Additionally, when shutting down all of the CPUs we need to be sure to
flush the caches and then halt. This is needed when booting from a state
where SME was not active into a state where SME is active (or vice-versa).
Without these steps, it is possible for cache lines to exist for the same
physical location but tagged both with and without the encryption bit. This
can cause random memory corruption when caches are flushed depending on
which cacheline is written last.
Signed-off-by: Tom Lendacky <thomas.lendacky@xxxxxxx>
---
arch/x86/include/asm/init.h | 1 +
arch/x86/include/asm/irqflags.h | 5 +++++
arch/x86/include/asm/kexec.h | 8 ++++++++
arch/x86/include/asm/pgtable_types.h | 1 +
arch/x86/kernel/machine_kexec_64.c | 35 +++++++++++++++++++++++++++++++++-
arch/x86/kernel/process.c | 26 +++++++++++++++++++++++--
arch/x86/mm/ident_map.c | 11 +++++++----
include/linux/kexec.h | 14 ++++++++++++++
kernel/kexec_core.c | 7 +++++++
9 files changed, 101 insertions(+), 7 deletions(-)
...
@@ -86,7 +86,7 @@ static int init_transition_pgtable(struct kimage *image, pgd_t *pgd)
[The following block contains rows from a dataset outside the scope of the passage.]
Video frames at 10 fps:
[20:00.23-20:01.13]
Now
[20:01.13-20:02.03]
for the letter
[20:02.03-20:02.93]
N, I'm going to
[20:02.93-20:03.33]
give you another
set_pmd(pmd, __pmd(__pa(pte) | _KERNPG_TABLE));
}
pte = pte_offset_kernel(pmd, vaddr);
- set_pte(pte, pfn_pte(paddr >> PAGE_SHIFT, PAGE_KERNEL_EXEC));
+ set_pte(pte, pfn_pte(paddr >> PAGE_SHIFT, PAGE_KERNEL_EXEC_NOENC));
return 0;
err:
free_transition_pgtable(image);
@@ -114,6 +114,7 @@ static int init_pgtable(struct kimage *image, unsigned long start_pgtable)
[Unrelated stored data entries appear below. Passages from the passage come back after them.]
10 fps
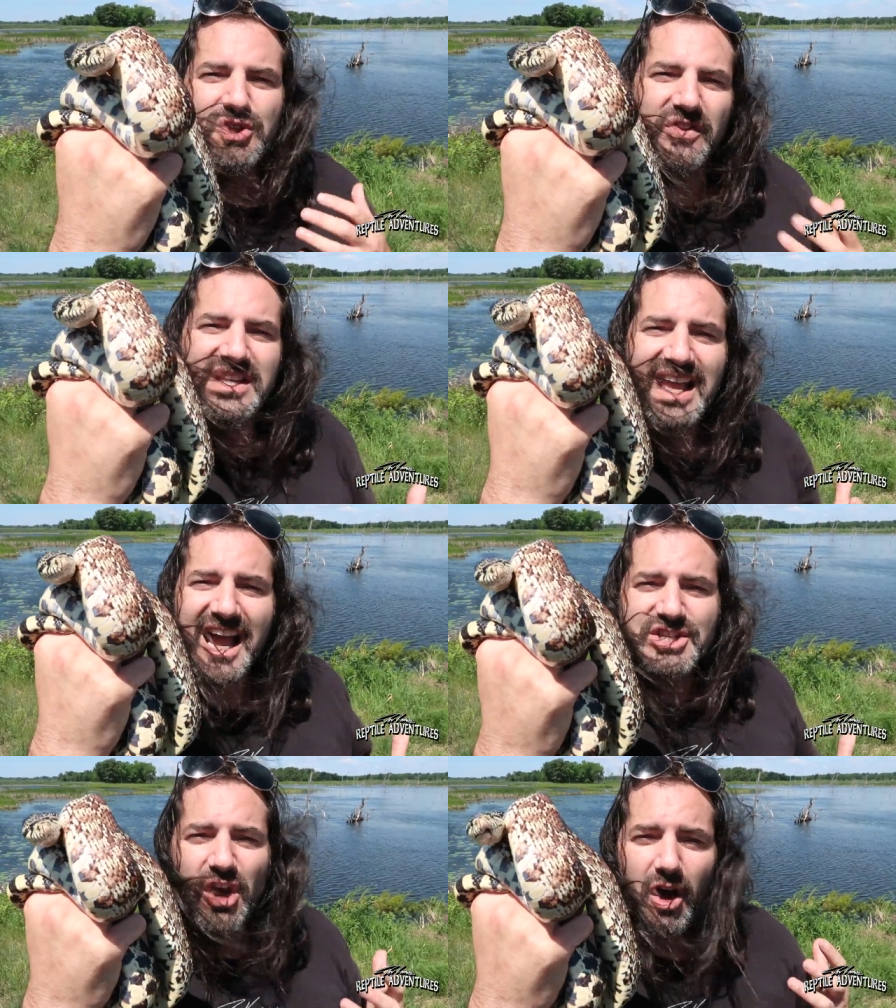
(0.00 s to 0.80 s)
So these
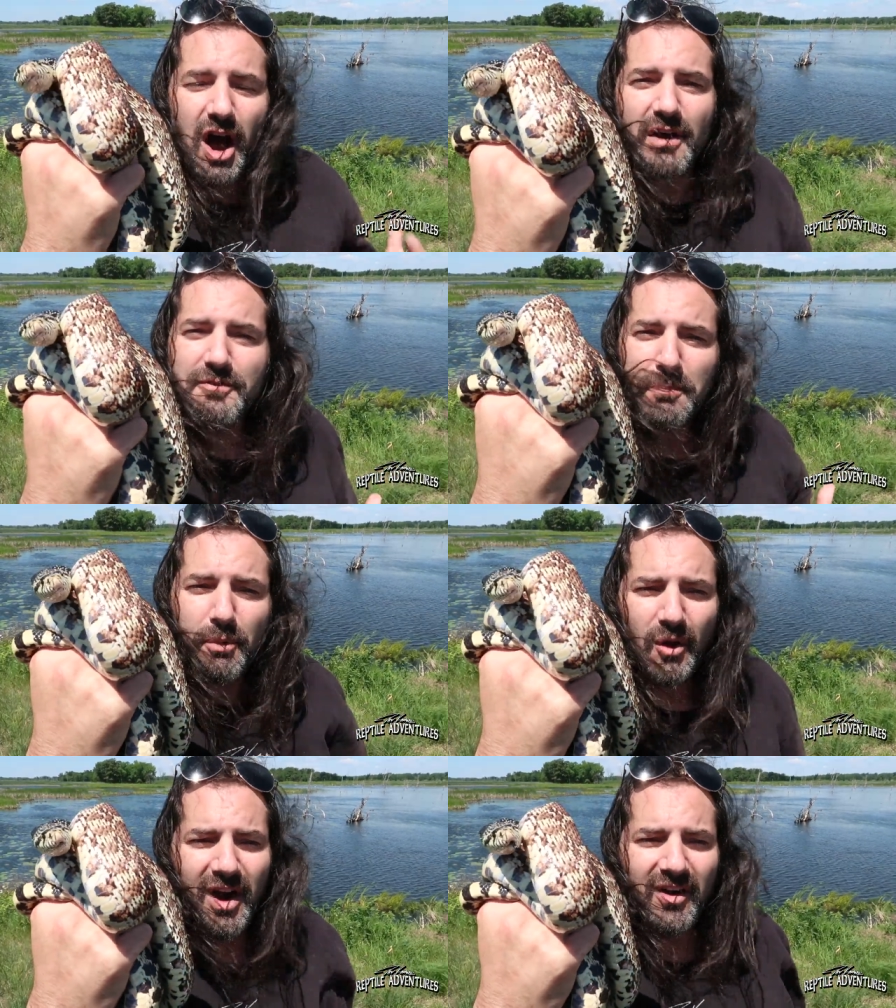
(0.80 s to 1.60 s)
guys are off the
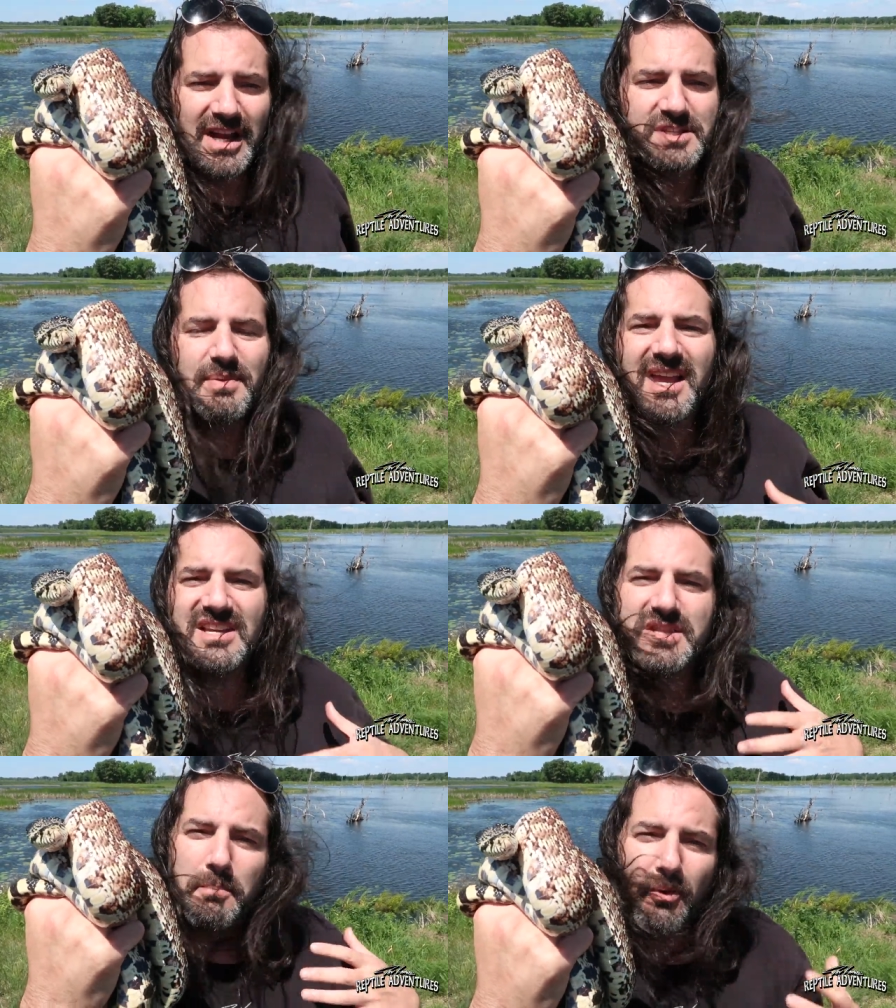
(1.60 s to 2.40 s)
prairies
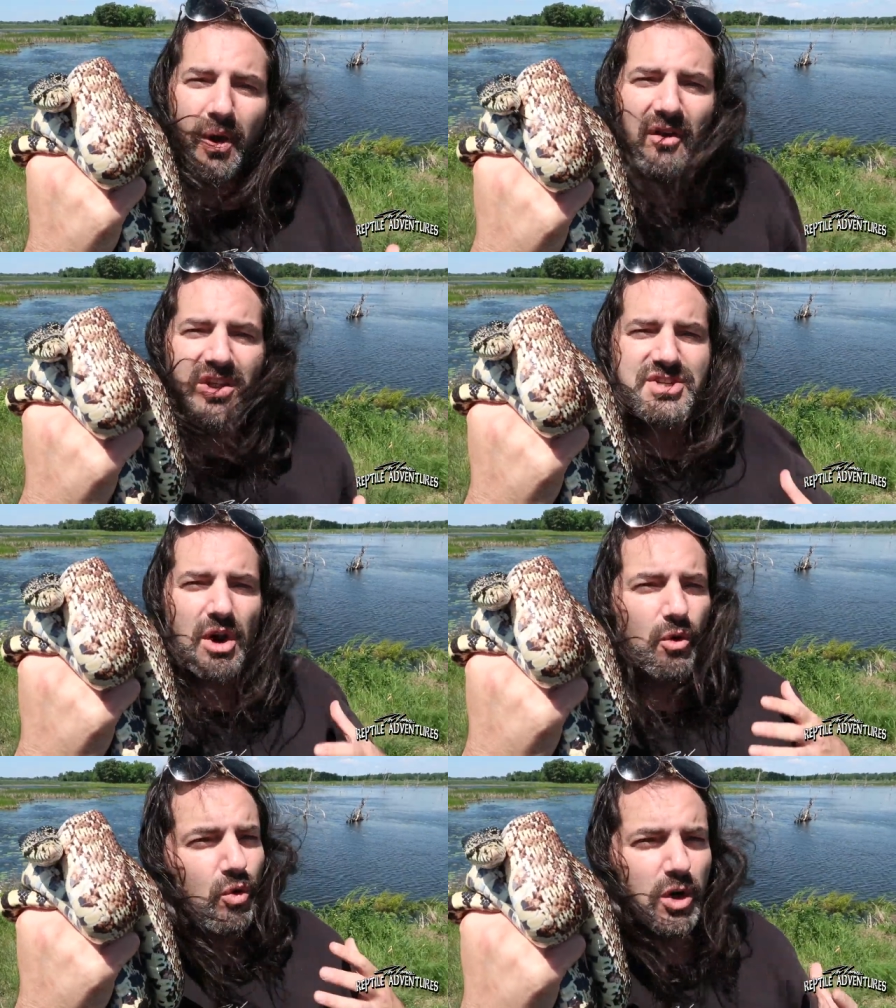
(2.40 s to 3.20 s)
because the prairies
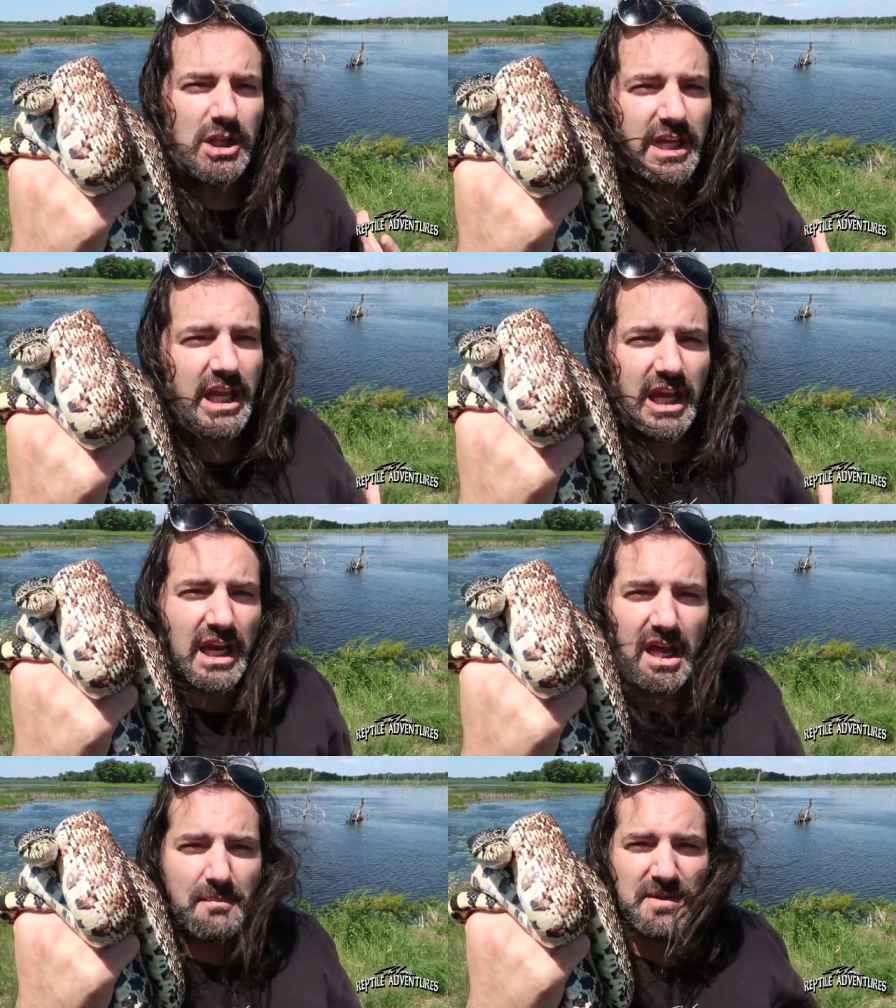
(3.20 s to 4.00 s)
are really
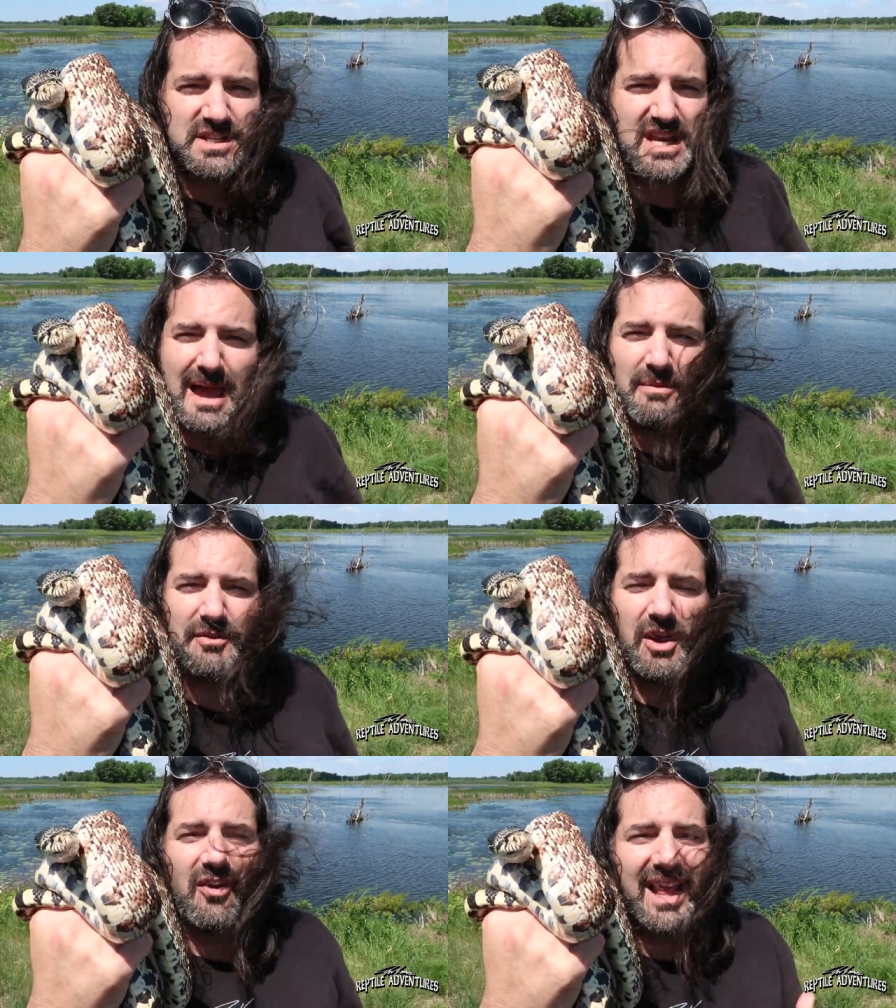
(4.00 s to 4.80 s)
heating up this time
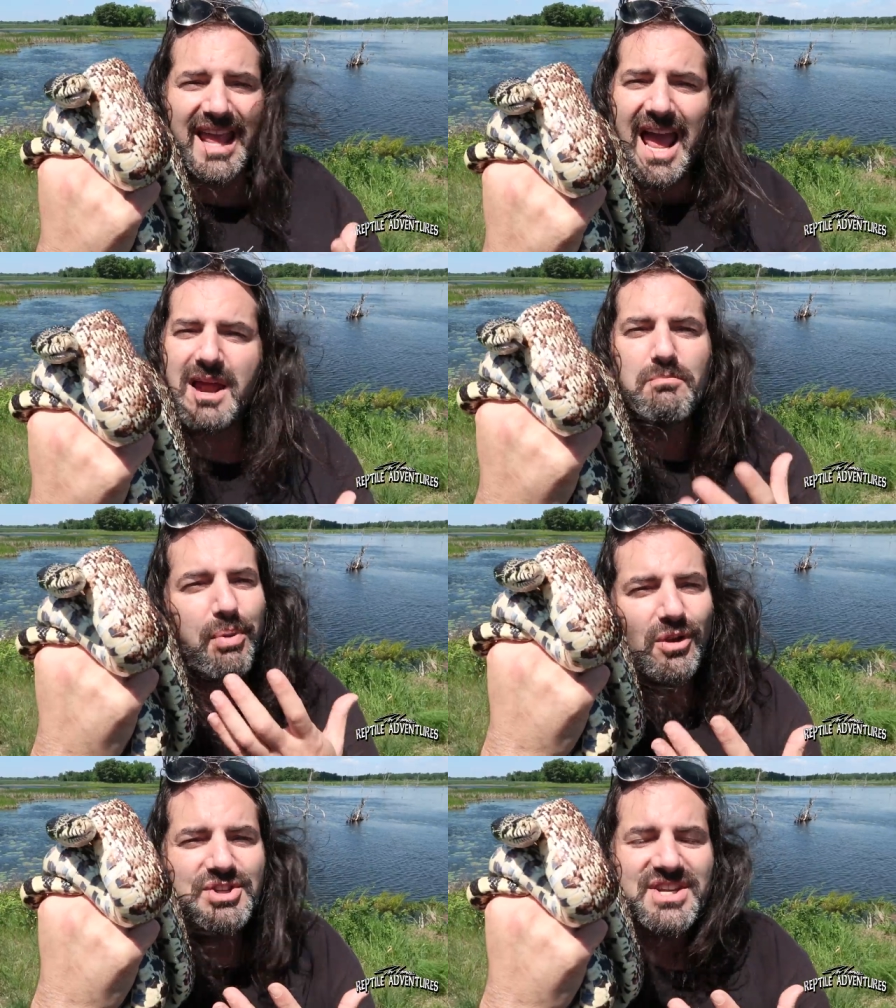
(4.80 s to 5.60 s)
of year. And again,
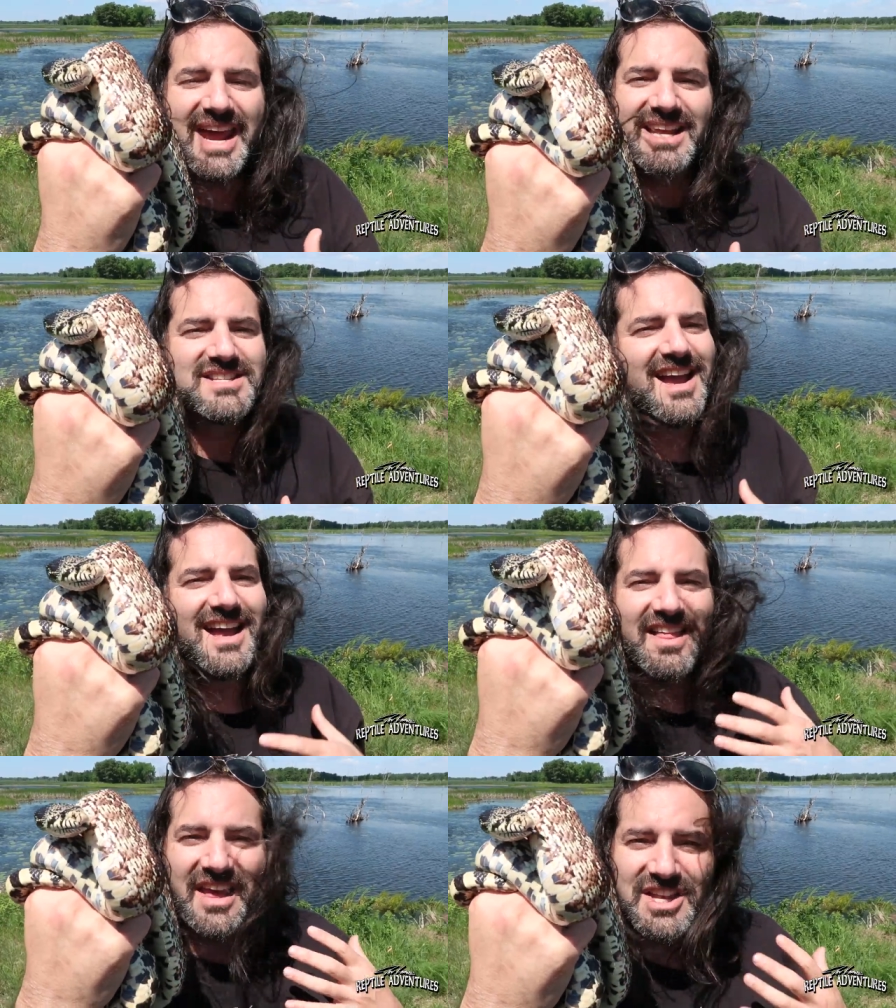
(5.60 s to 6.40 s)
bull snakes,
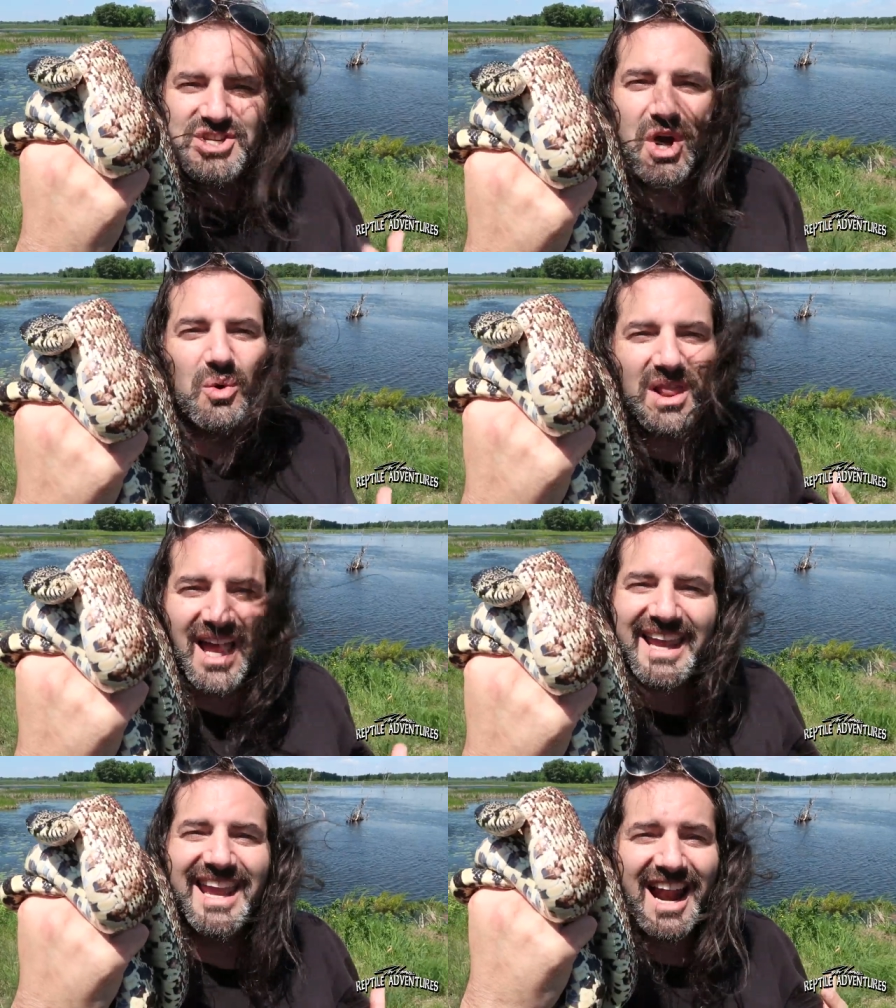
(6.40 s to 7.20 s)
they don't
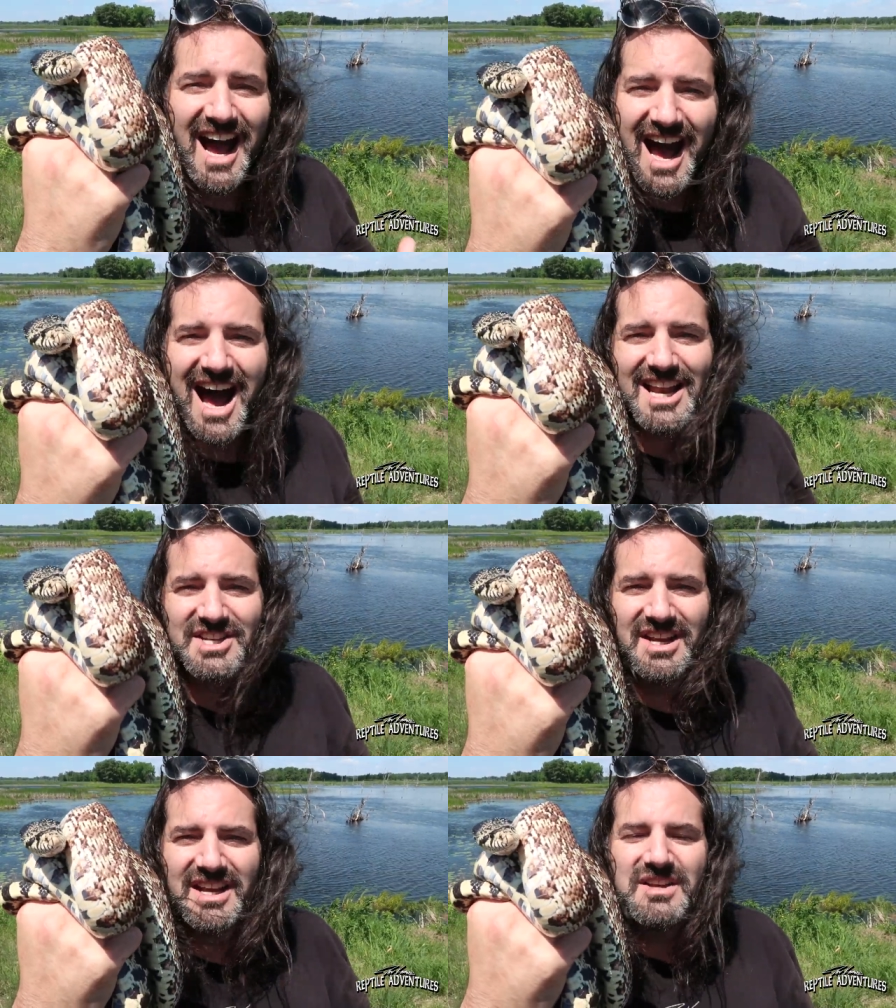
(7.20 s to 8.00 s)
like it hot.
.alloc_pgt_page = alloc_pgt_page,
.context = image,
.pmd_flag = __PAGE_KERNEL_LARGE_EXEC,
+ .kernpg_flag = _KERNPG_TABLE_NOENC,
};
unsigned long mstart, mend;
pgd_t *level4p;
@@ -597,3 +598,35 @@ void arch_kexec_unprotect_crashkres(void)
{
kexec_mark_crashkres(false);
}
+
+int arch_kexec_post_alloc_pages(void *vaddr, unsigned int pages, gfp_t gfp)
+{
+ int ret;
+
+ if (sme_active()) {
if (!sme_active())
return 0;
/*
* If SME...
Ok.
+ /*
+ * If SME is active we need to be sure that kexec pages are
+ * not encrypted because when we boot to the new kernel the
+ * pages won't be accessed encrypted (initially).
+ */
+ ret = set_memory_decrypted((unsigned long)vaddr, pages);
+ if (ret)
+ return ret;
+
+ if (gfp & __GFP_ZERO)
+ memset(vaddr, 0, pages * PAGE_SIZE);
This function is called after alloc_pages() which already zeroes memory
when __GFP_ZERO is supplied.
If you need to clear the memory *after* set_memory_encrypted() happens,
then you should probably mask out __GFP_ZERO before the alloc_pages()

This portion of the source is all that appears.